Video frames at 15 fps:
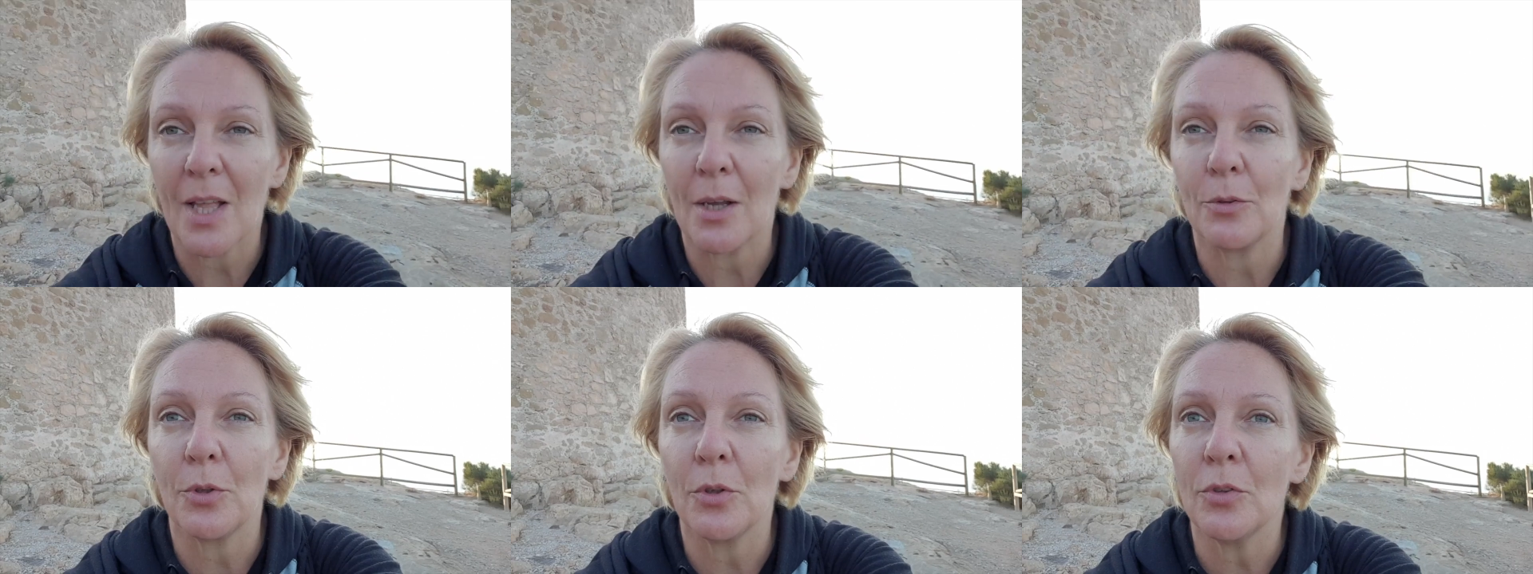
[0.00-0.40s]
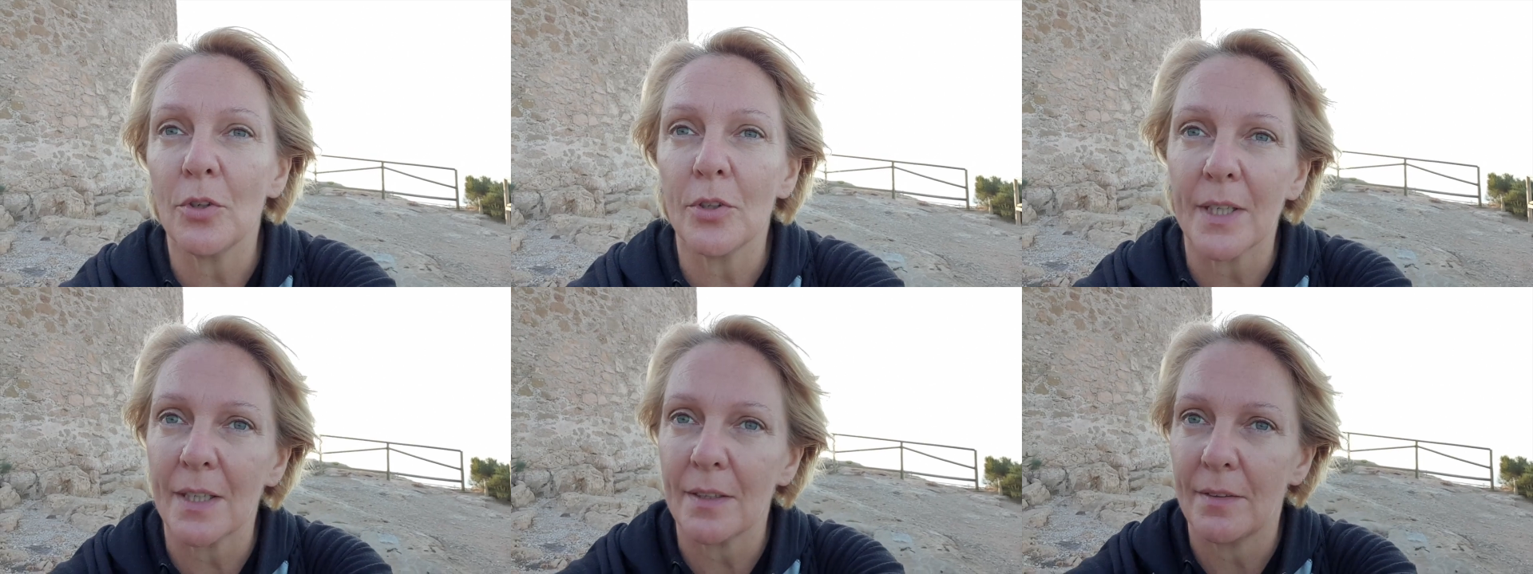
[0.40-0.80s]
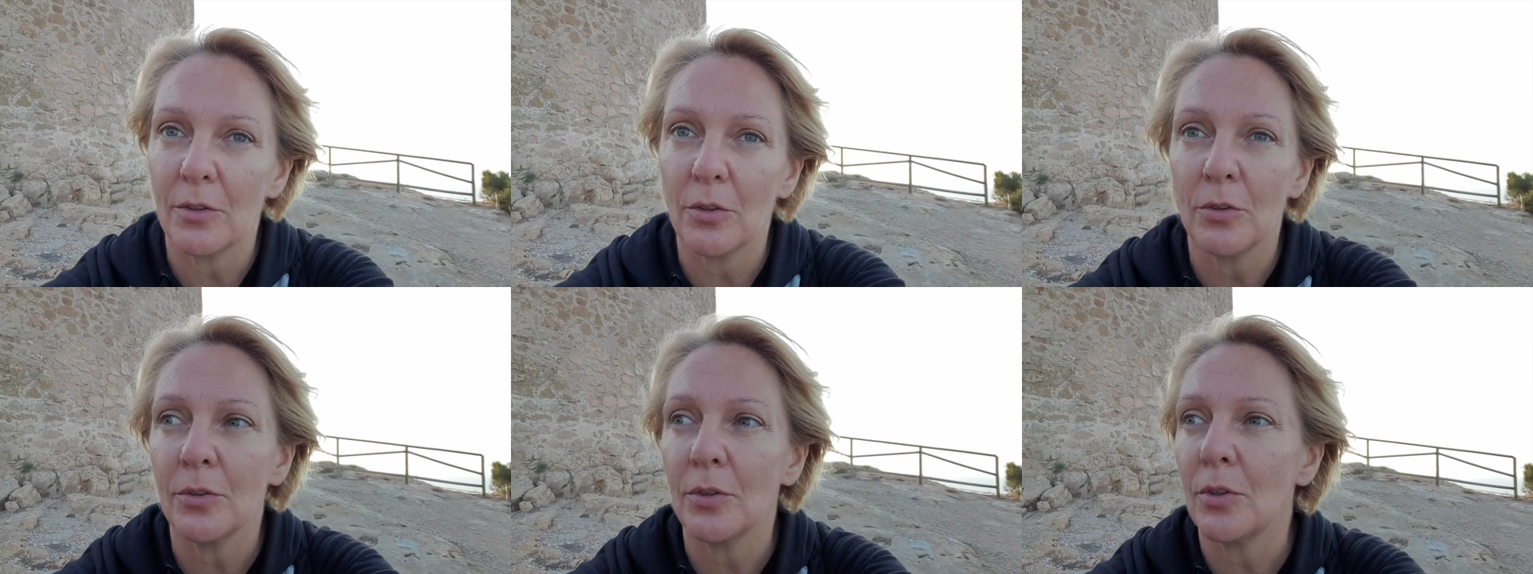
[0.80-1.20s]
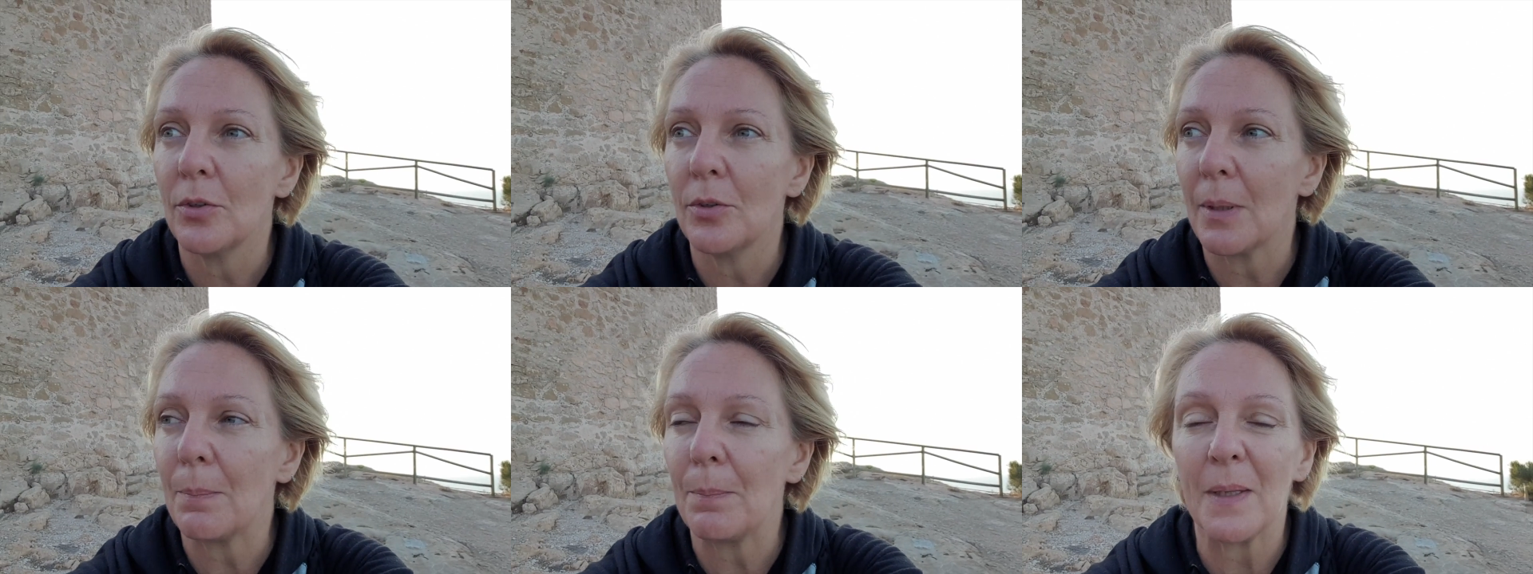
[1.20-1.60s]
Now don't go crazy, don't
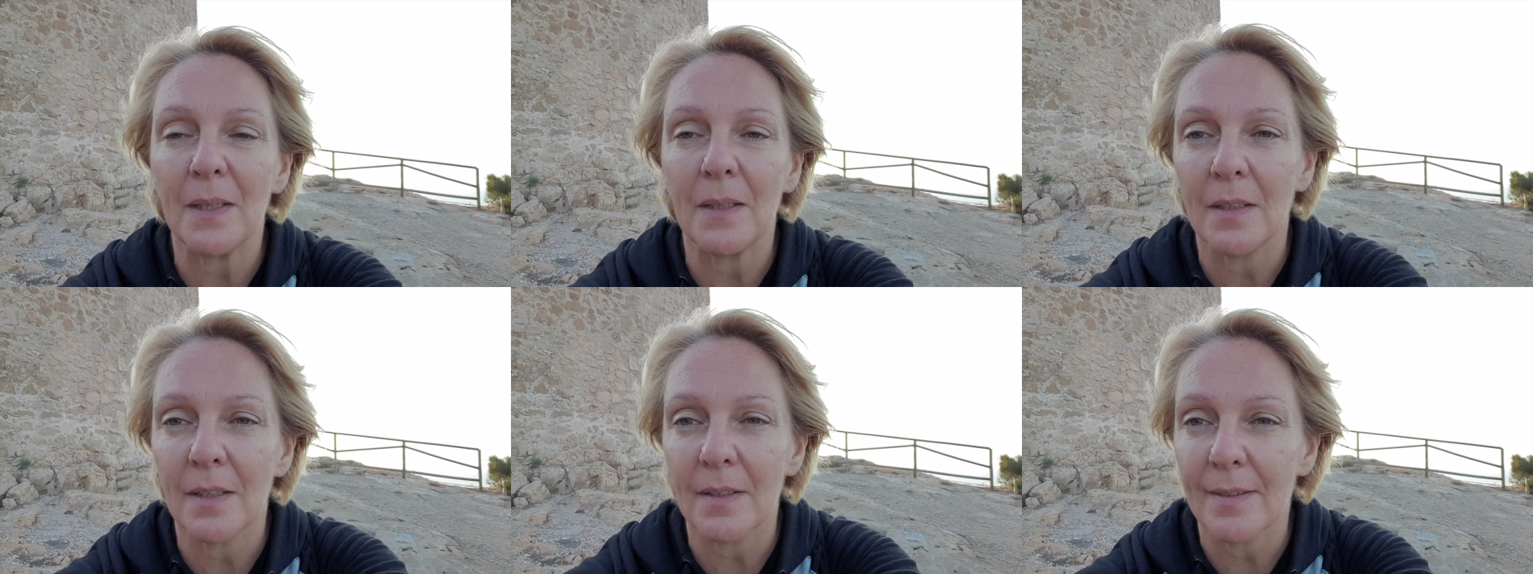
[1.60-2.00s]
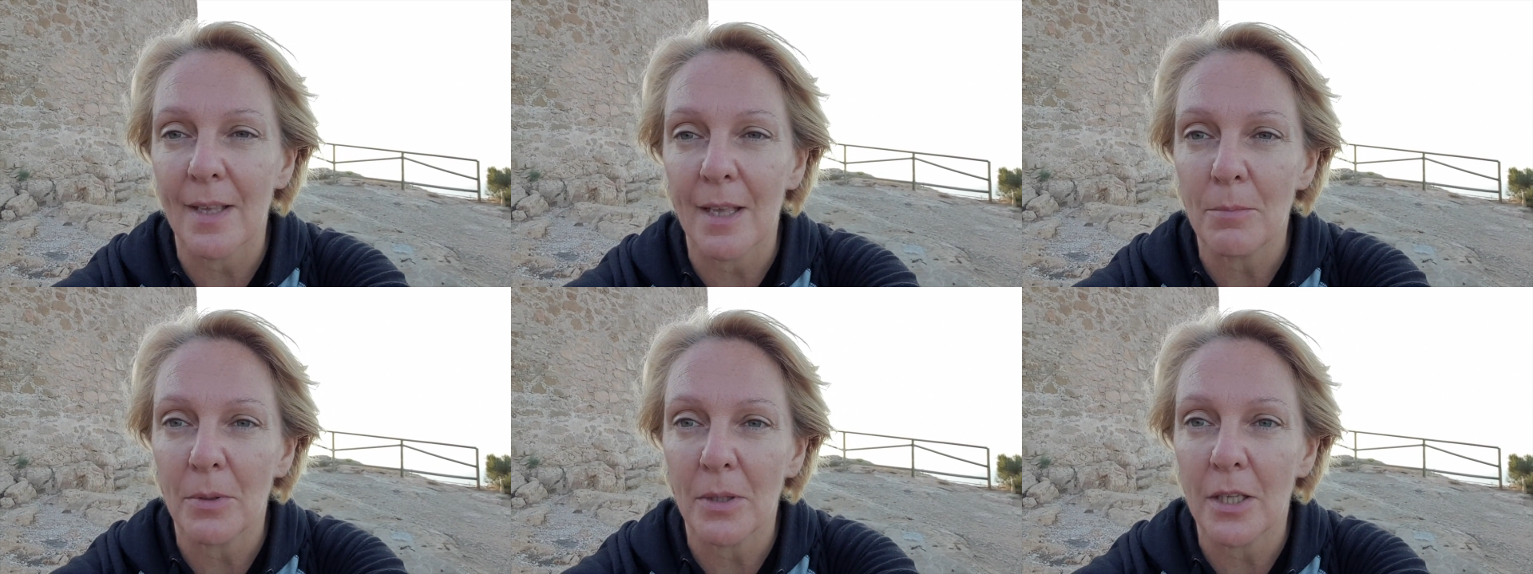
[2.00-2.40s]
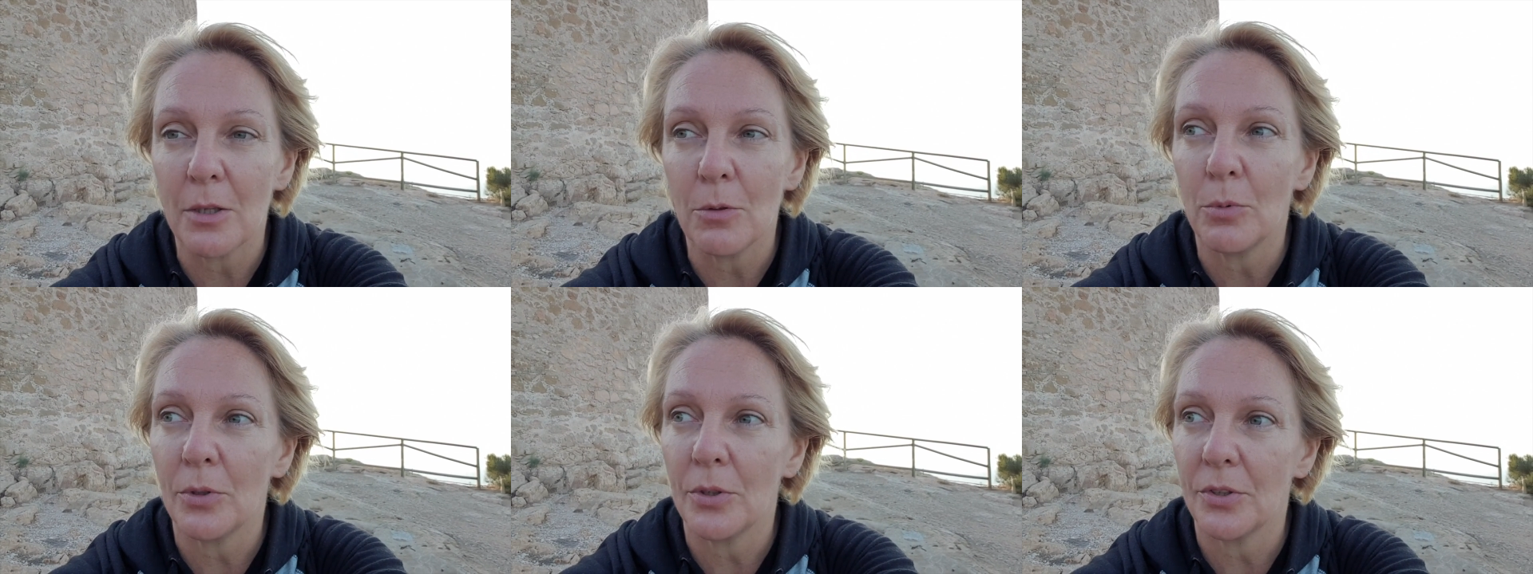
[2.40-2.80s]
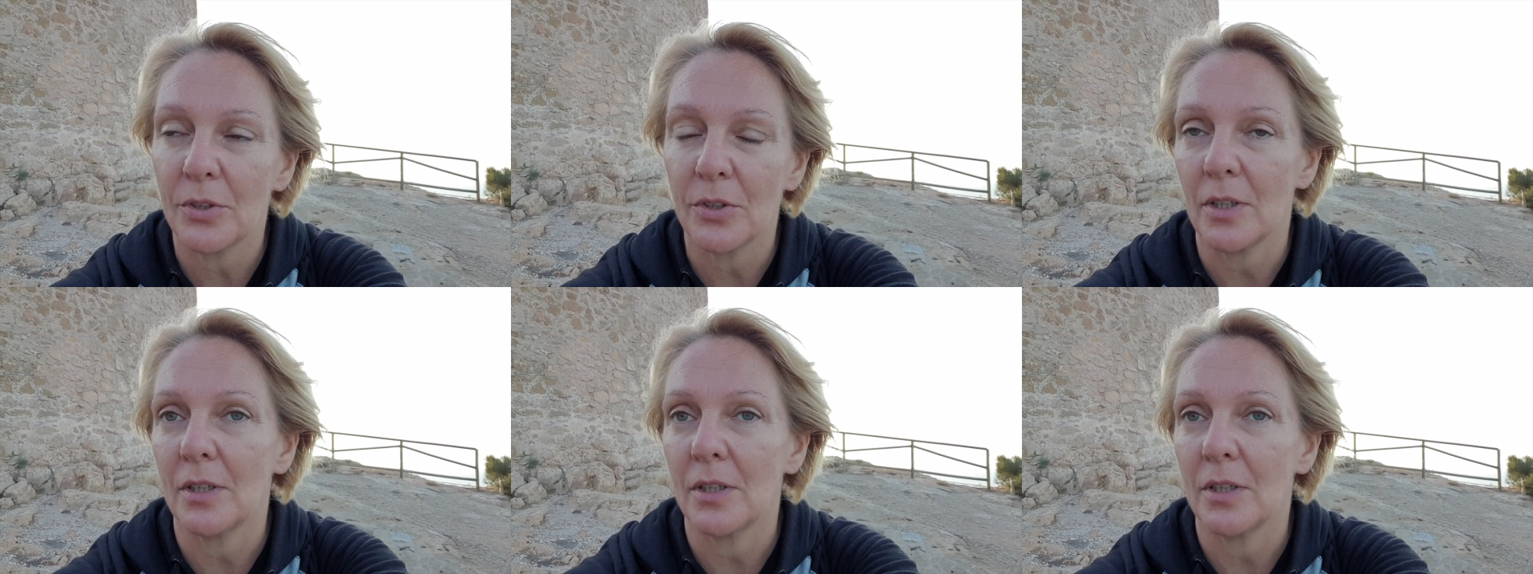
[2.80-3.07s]
go repeating the same keyword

================

**ABOUT THIS TASK:** With the pictures omitted, restate every entry above word for word.

**RESULT FOR THIS TASK:**
Video frames at 15 fps:
[0.00-0.40s]
[0.40-0.80s]
[0.80-1.20s]
[1.20-1.60s]
Now don't go crazy, don't
[1.60-2.00s]
[2.00-2.40s]
[2.40-2.80s]
[2.80-3.07s]
go repeating the same keyword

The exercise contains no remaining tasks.